Stored data
————

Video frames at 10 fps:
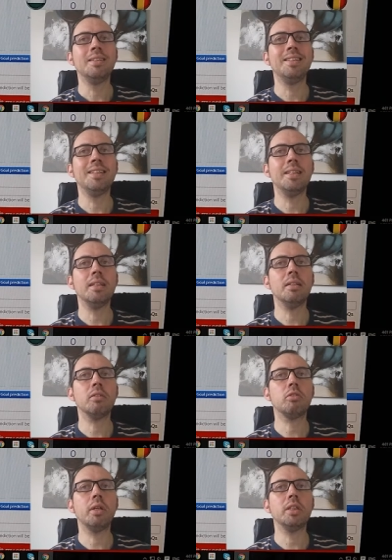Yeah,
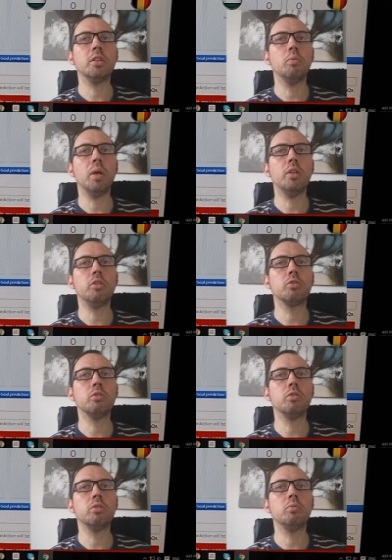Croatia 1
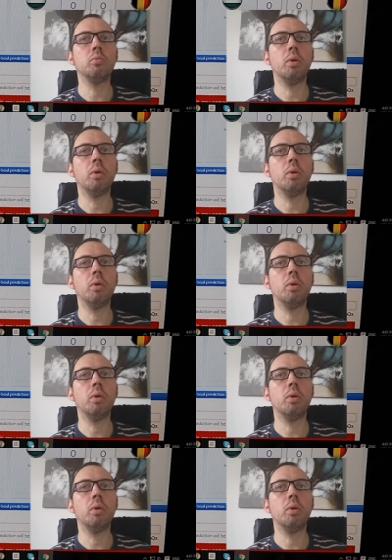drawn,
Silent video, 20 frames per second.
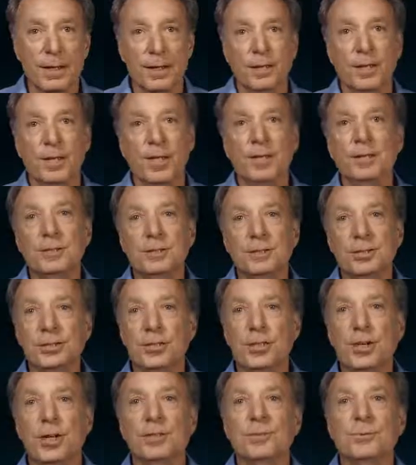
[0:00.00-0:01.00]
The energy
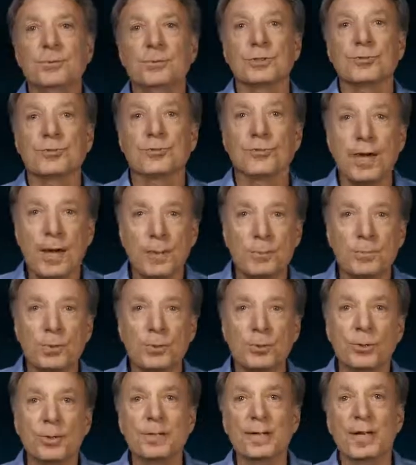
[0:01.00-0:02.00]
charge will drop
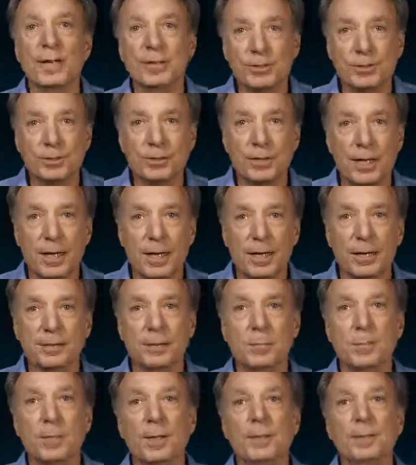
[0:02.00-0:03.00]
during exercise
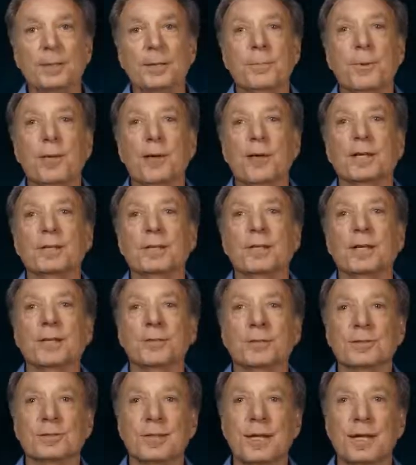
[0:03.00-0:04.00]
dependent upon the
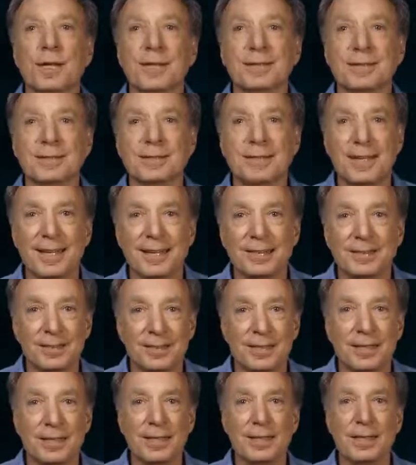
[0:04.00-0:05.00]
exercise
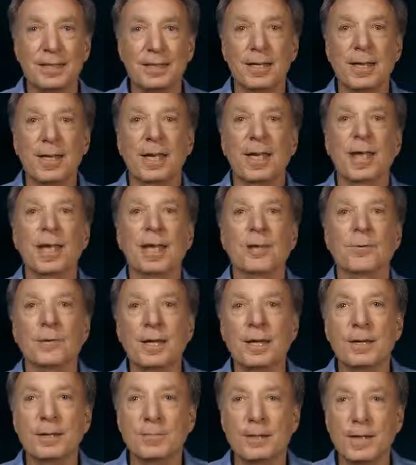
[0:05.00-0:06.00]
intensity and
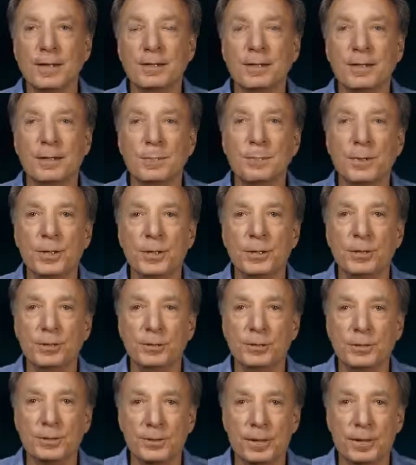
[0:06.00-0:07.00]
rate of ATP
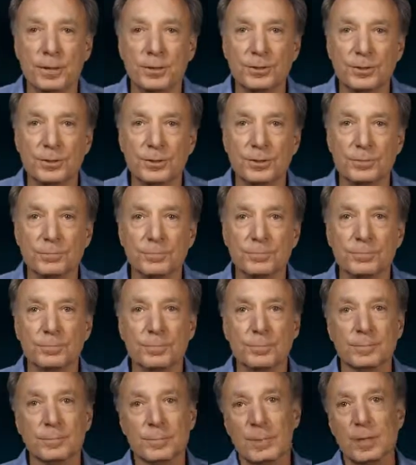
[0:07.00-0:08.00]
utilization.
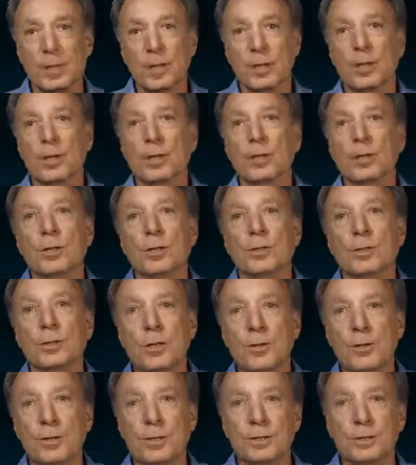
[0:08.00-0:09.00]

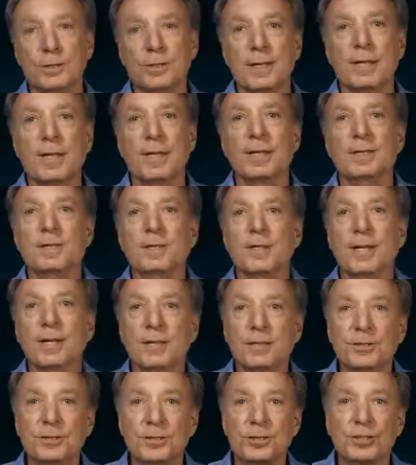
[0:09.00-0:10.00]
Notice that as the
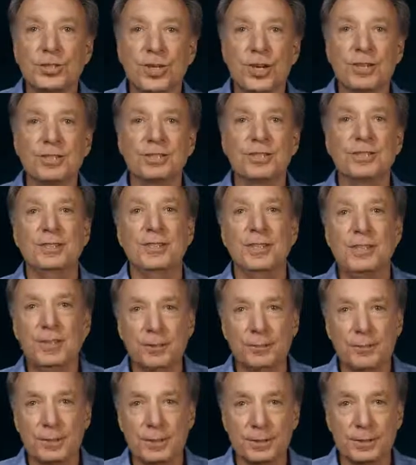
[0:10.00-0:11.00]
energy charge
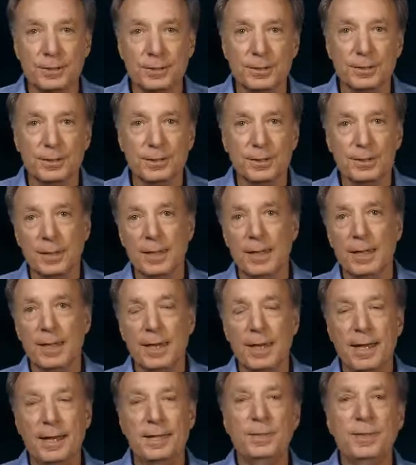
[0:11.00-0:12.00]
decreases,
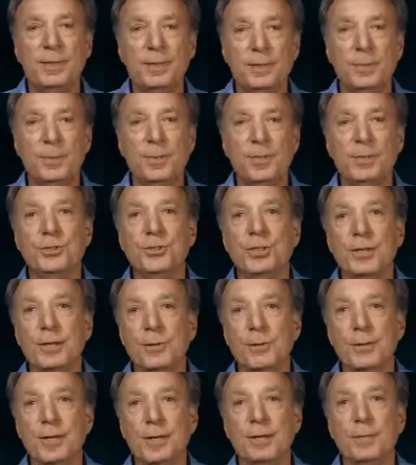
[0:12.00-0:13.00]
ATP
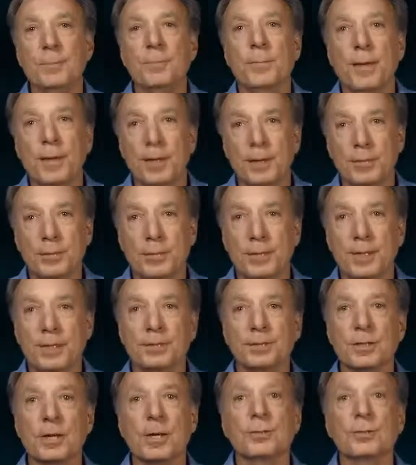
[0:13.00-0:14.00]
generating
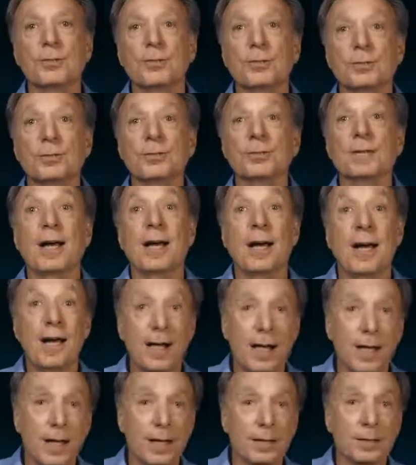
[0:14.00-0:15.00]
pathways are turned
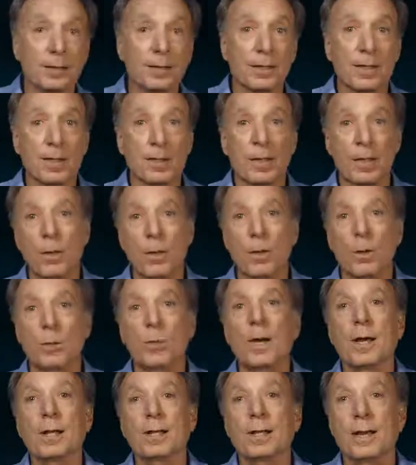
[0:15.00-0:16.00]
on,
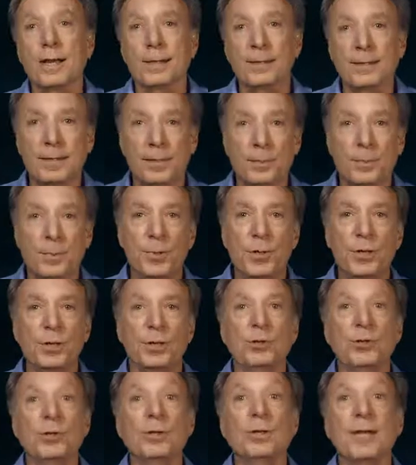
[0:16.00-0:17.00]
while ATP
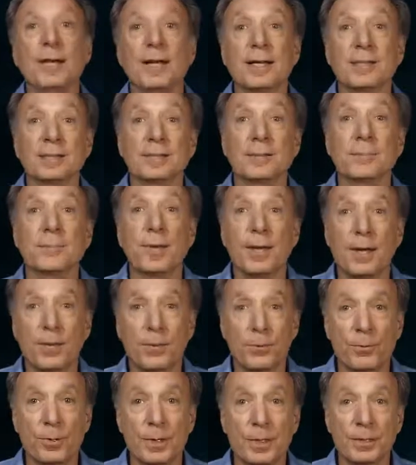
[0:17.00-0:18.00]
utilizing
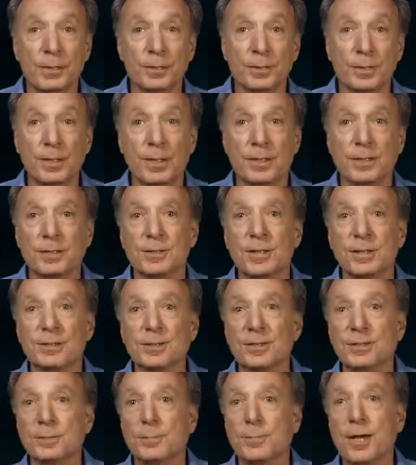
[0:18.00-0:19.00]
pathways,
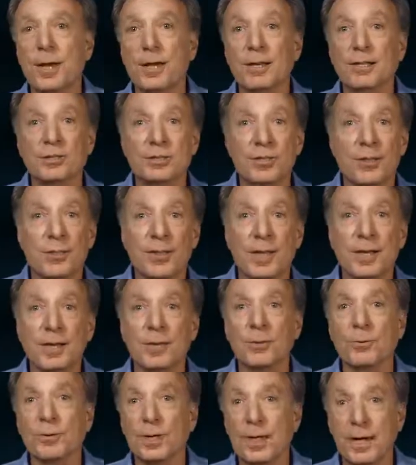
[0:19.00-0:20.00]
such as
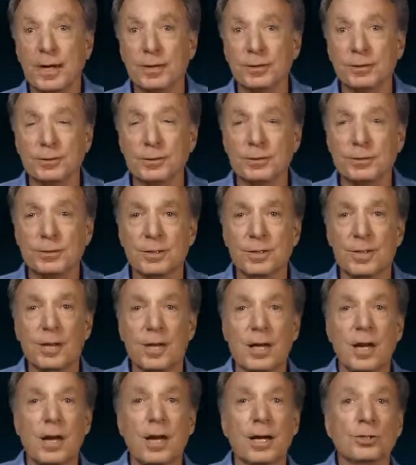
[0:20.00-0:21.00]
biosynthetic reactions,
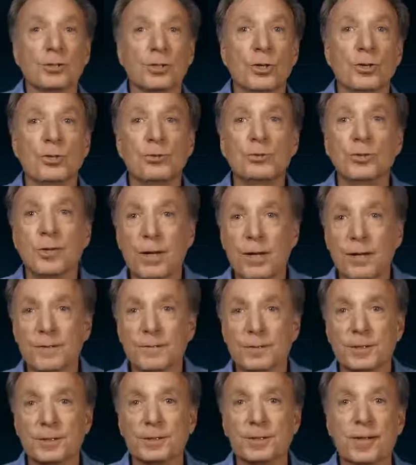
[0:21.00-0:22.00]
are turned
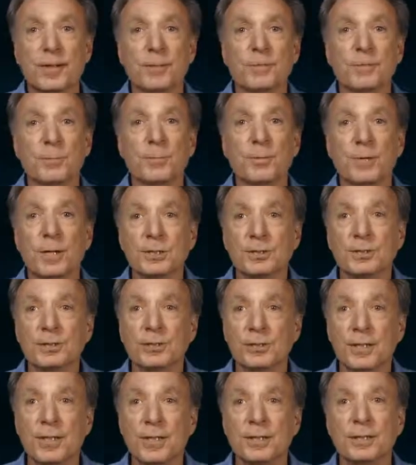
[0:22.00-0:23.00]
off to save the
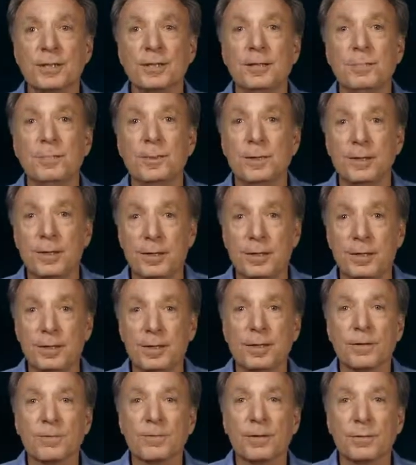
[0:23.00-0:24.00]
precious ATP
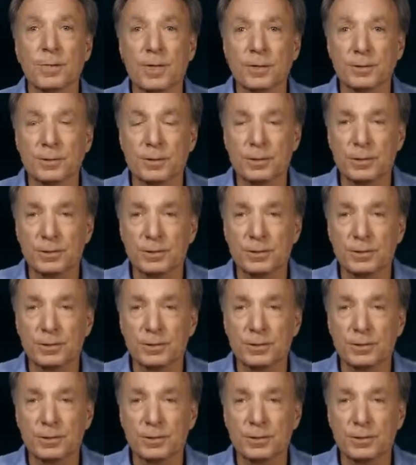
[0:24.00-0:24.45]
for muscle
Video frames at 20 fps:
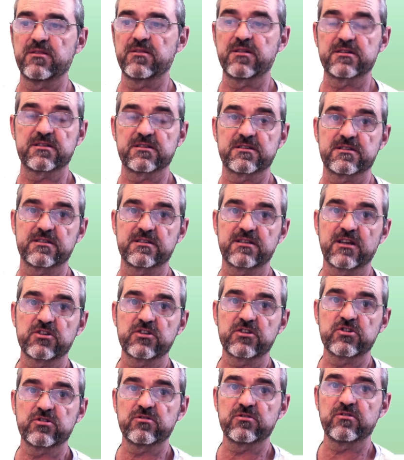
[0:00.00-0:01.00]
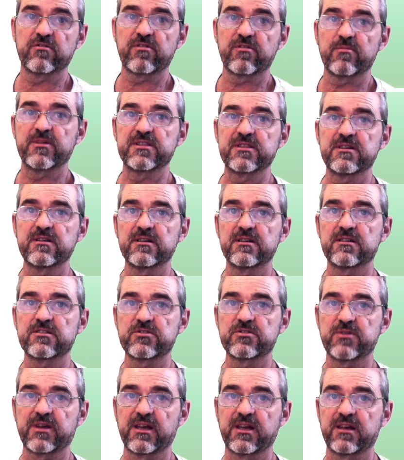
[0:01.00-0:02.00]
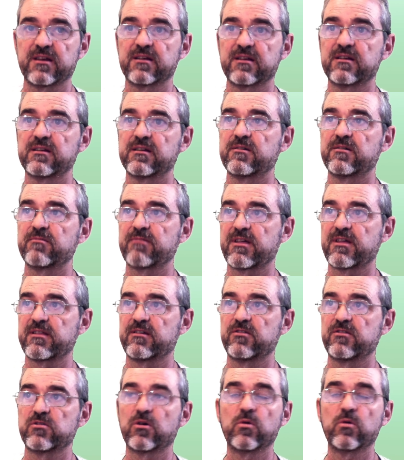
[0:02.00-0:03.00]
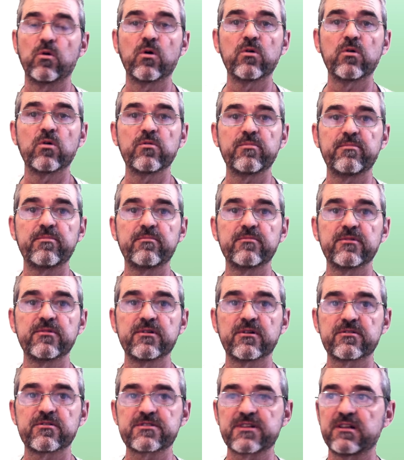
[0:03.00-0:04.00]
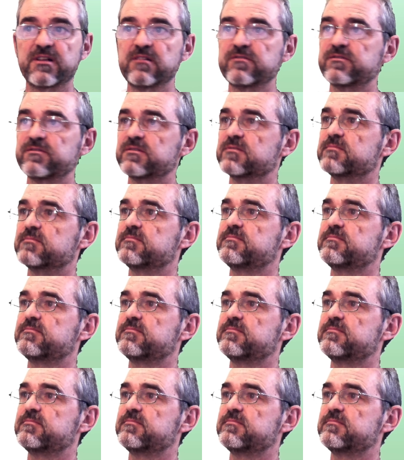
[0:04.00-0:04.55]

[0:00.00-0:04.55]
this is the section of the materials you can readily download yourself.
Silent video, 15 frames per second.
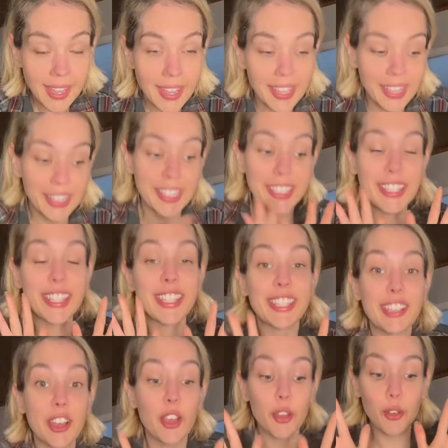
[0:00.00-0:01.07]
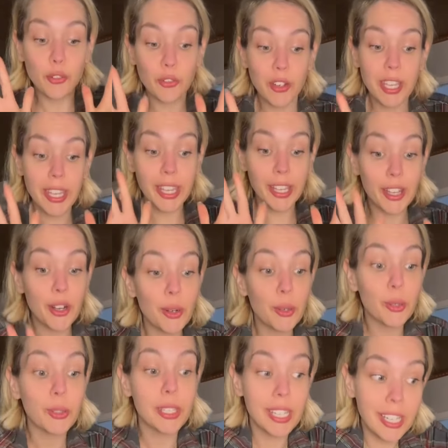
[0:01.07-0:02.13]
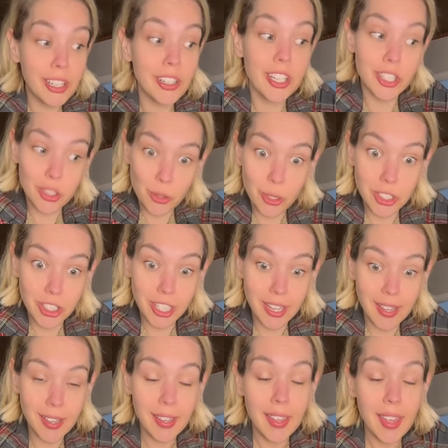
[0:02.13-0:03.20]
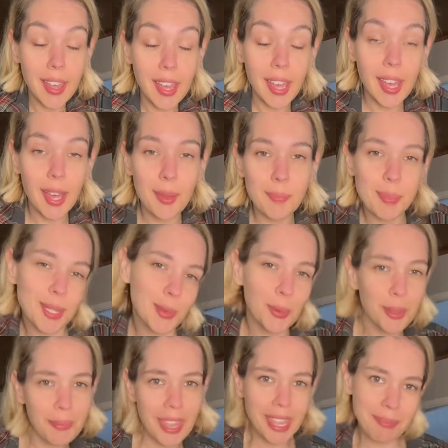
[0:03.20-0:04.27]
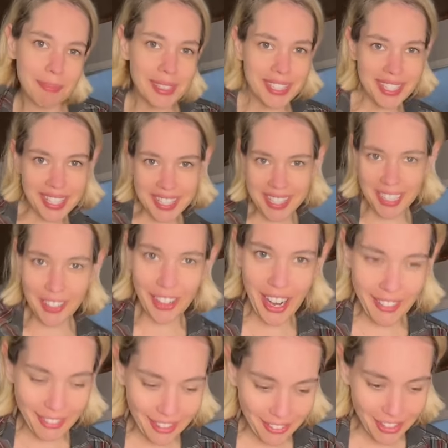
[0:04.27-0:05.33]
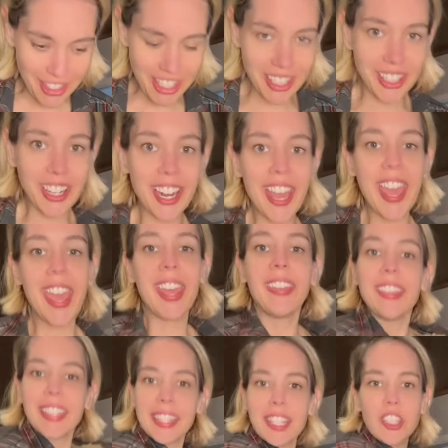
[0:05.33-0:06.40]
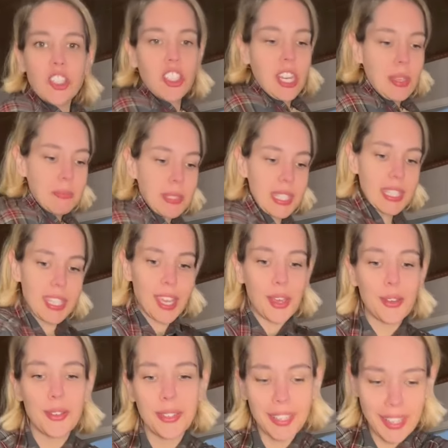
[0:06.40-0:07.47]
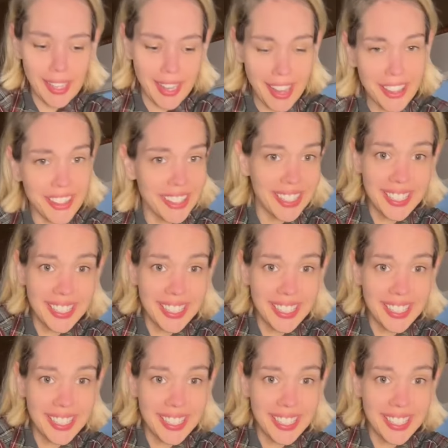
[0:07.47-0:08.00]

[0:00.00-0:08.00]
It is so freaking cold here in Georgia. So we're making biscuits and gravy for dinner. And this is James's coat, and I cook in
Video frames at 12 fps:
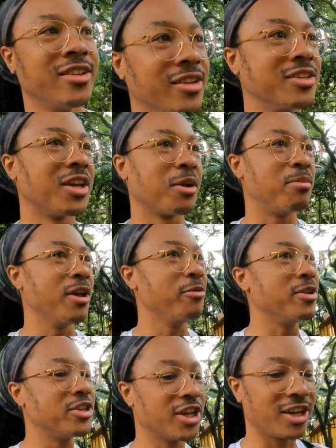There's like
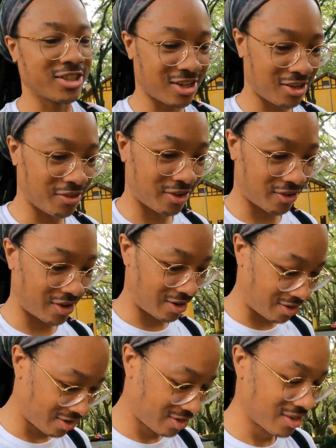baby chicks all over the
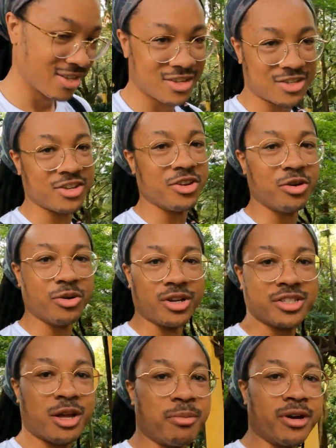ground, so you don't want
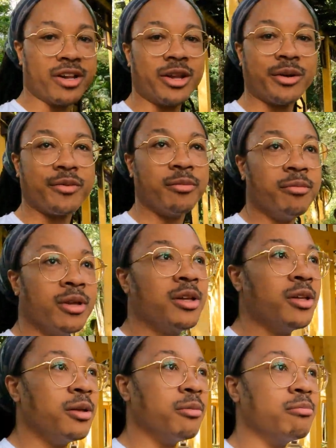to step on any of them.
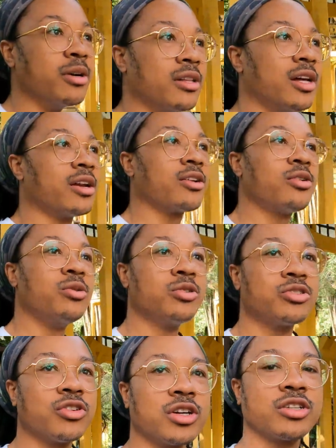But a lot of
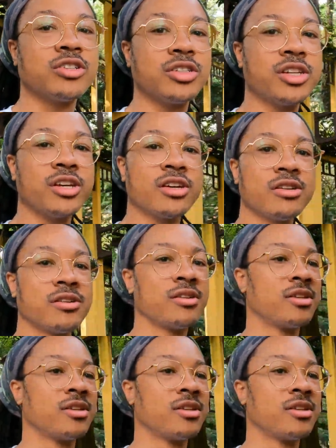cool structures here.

————

Starting at the line that contains "[0:03.20-0:04.27]", output every line through the end of the data, both ends included, and nothing else; pictures stay out.

[0:03.20-0:04.27]
[0:04.27-0:05.33]
[0:05.33-0:06.40]
[0:06.40-0:07.47]
[0:07.47-0:08.00]

[0:00.00-0:08.00]
It is so freaking cold here in Georgia. So we're making biscuits and gravy for dinner. And this is James's coat, and I cook in
Video frames at 12 fps:
There's like
baby chicks all over the
ground, so you don't want
to step on any of them.
But a lot of
cool structures here.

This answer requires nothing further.